=== The task ===
Where does the string "video" occur in the records? Copy each line that holds it.
Input for this task below:
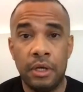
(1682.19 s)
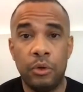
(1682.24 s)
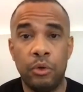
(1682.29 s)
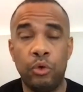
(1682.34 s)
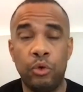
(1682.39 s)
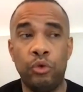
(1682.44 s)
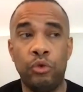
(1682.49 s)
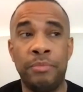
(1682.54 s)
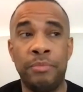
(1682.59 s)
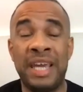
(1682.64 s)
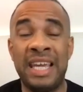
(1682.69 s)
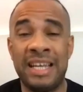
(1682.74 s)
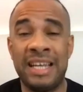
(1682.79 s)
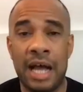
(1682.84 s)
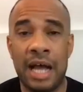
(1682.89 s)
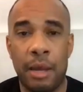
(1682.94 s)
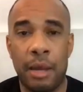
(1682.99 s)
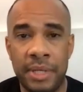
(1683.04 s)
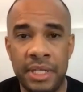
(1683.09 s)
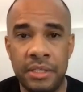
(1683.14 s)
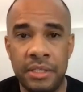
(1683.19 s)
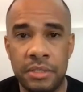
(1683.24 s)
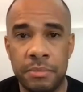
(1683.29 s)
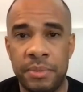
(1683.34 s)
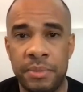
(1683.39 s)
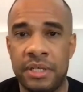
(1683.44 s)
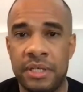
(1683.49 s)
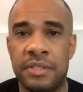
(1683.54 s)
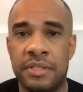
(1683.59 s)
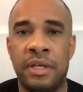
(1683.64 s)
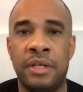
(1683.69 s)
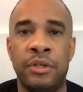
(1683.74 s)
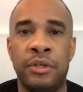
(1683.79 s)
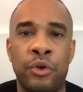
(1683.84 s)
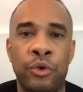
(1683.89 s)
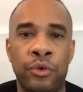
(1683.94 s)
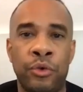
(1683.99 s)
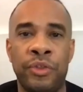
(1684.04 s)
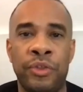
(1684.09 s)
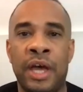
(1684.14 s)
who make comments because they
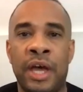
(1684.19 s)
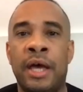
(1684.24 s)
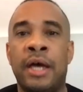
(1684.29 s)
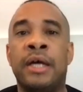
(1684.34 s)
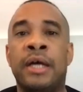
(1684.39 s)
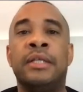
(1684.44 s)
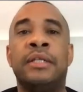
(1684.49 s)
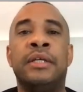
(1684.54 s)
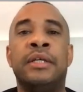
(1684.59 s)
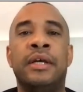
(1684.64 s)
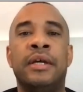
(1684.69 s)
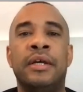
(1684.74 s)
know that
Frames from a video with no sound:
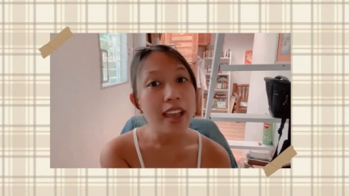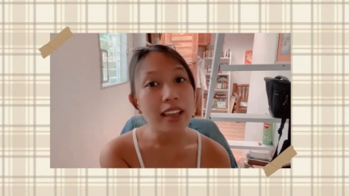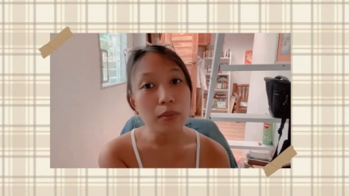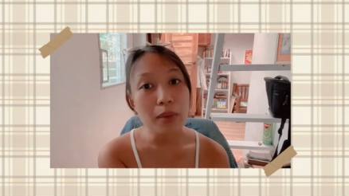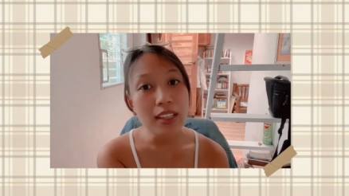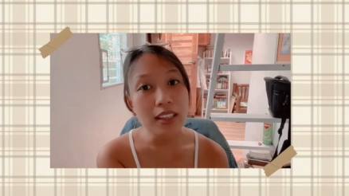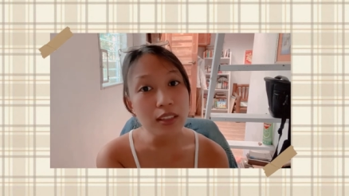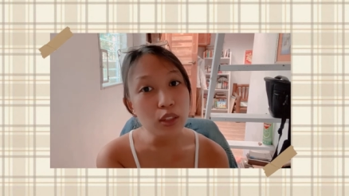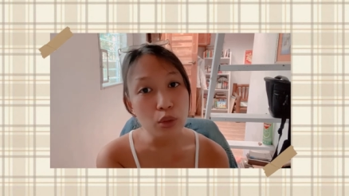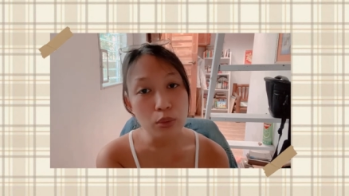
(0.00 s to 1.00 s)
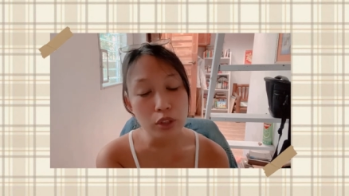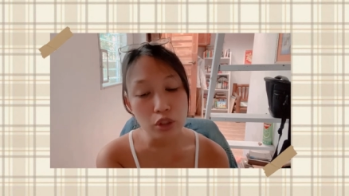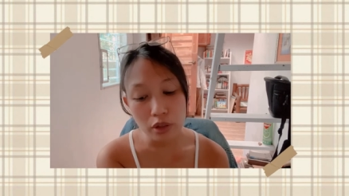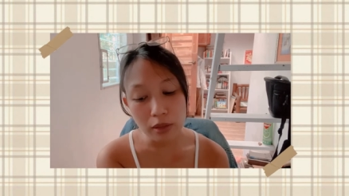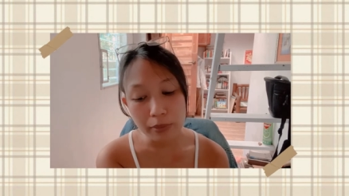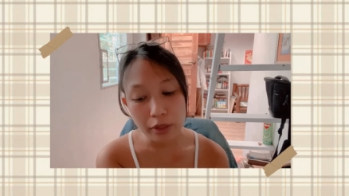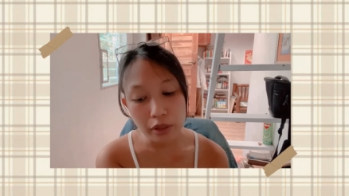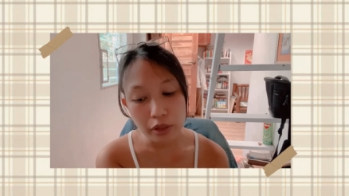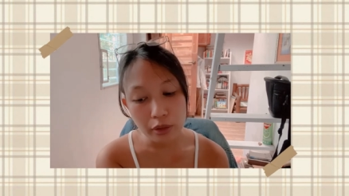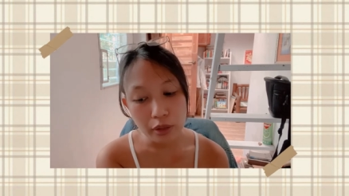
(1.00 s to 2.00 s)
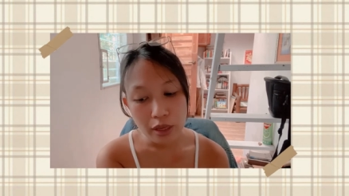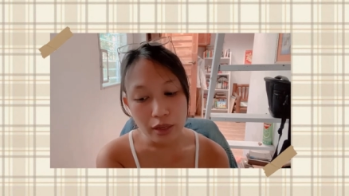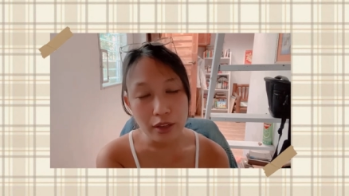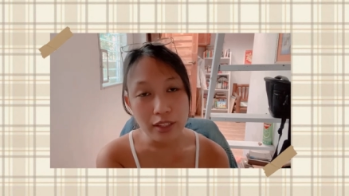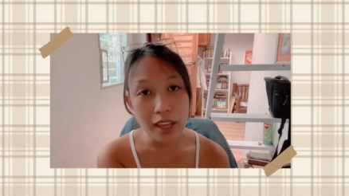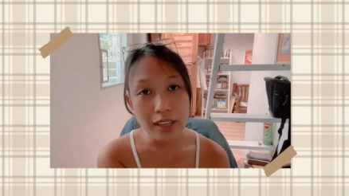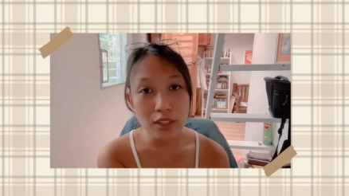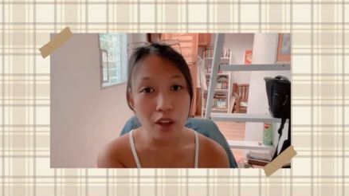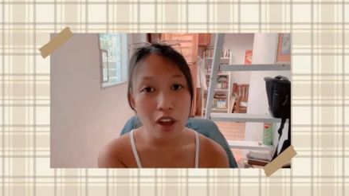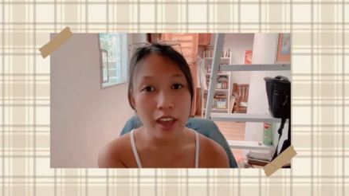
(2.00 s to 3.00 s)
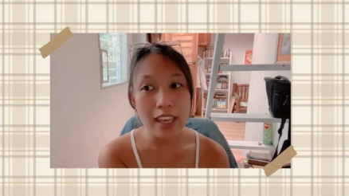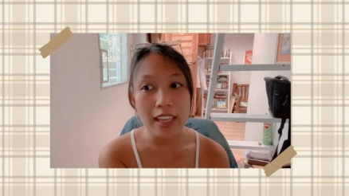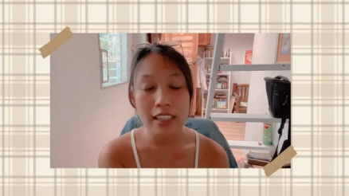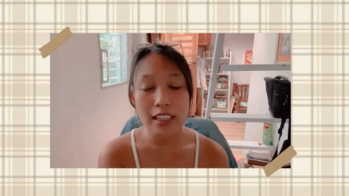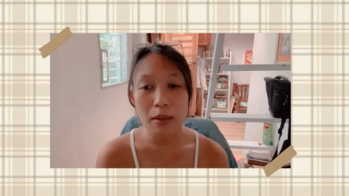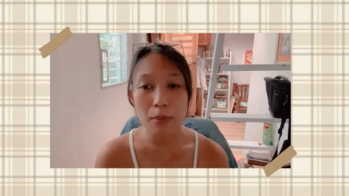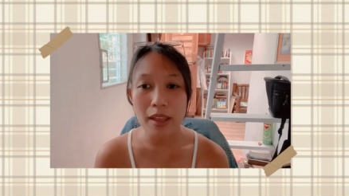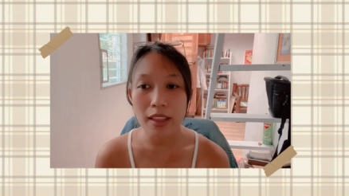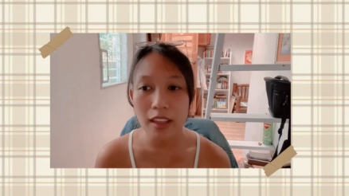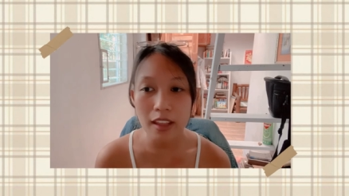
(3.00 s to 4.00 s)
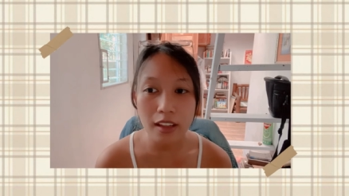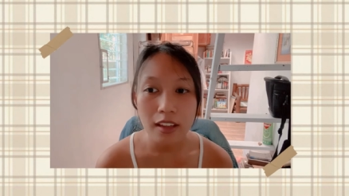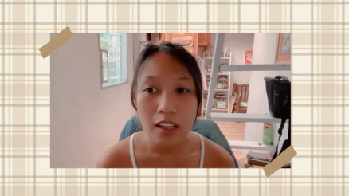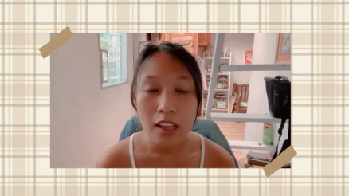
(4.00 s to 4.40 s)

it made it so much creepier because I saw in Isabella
End of Input for this task.
Input for this task below:
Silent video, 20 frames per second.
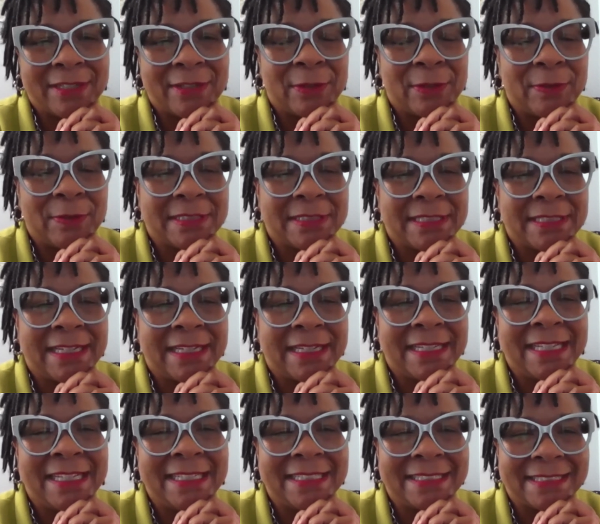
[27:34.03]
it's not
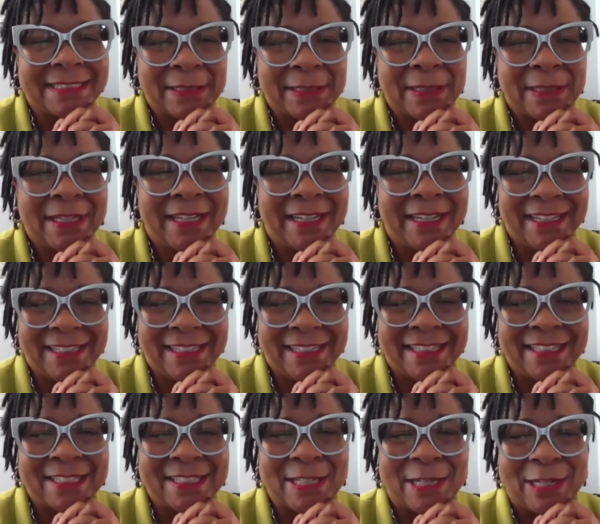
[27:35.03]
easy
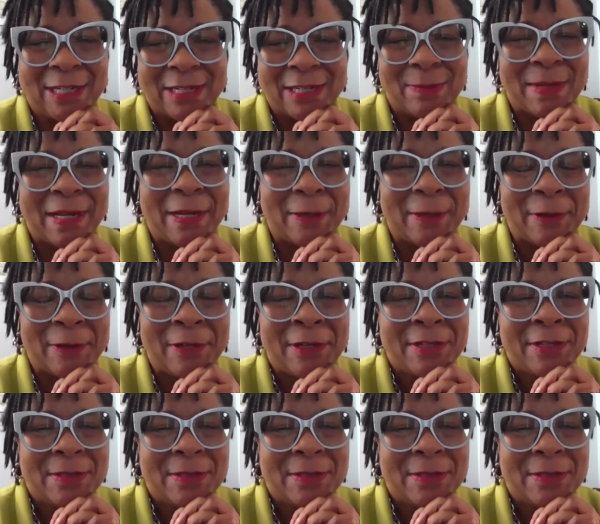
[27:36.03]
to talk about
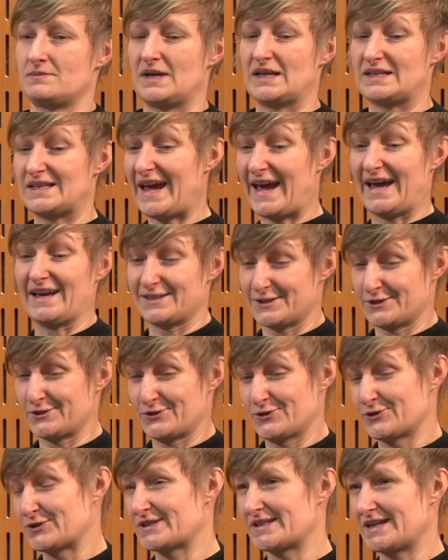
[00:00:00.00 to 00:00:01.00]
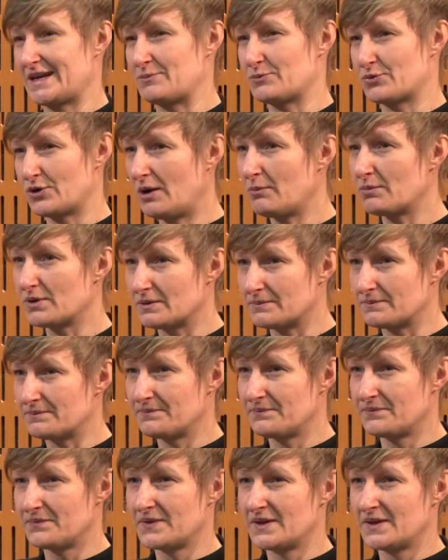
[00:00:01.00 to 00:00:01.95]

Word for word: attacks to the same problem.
End of Input for this task.
Input for this task below:
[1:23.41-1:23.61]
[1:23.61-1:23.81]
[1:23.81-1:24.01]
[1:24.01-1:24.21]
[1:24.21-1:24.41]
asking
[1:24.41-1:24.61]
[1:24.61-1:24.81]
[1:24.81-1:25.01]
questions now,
End of Input for this task.
=== Answer below ===
Frames from a video with no sound:
Silent video, 20 frames per second.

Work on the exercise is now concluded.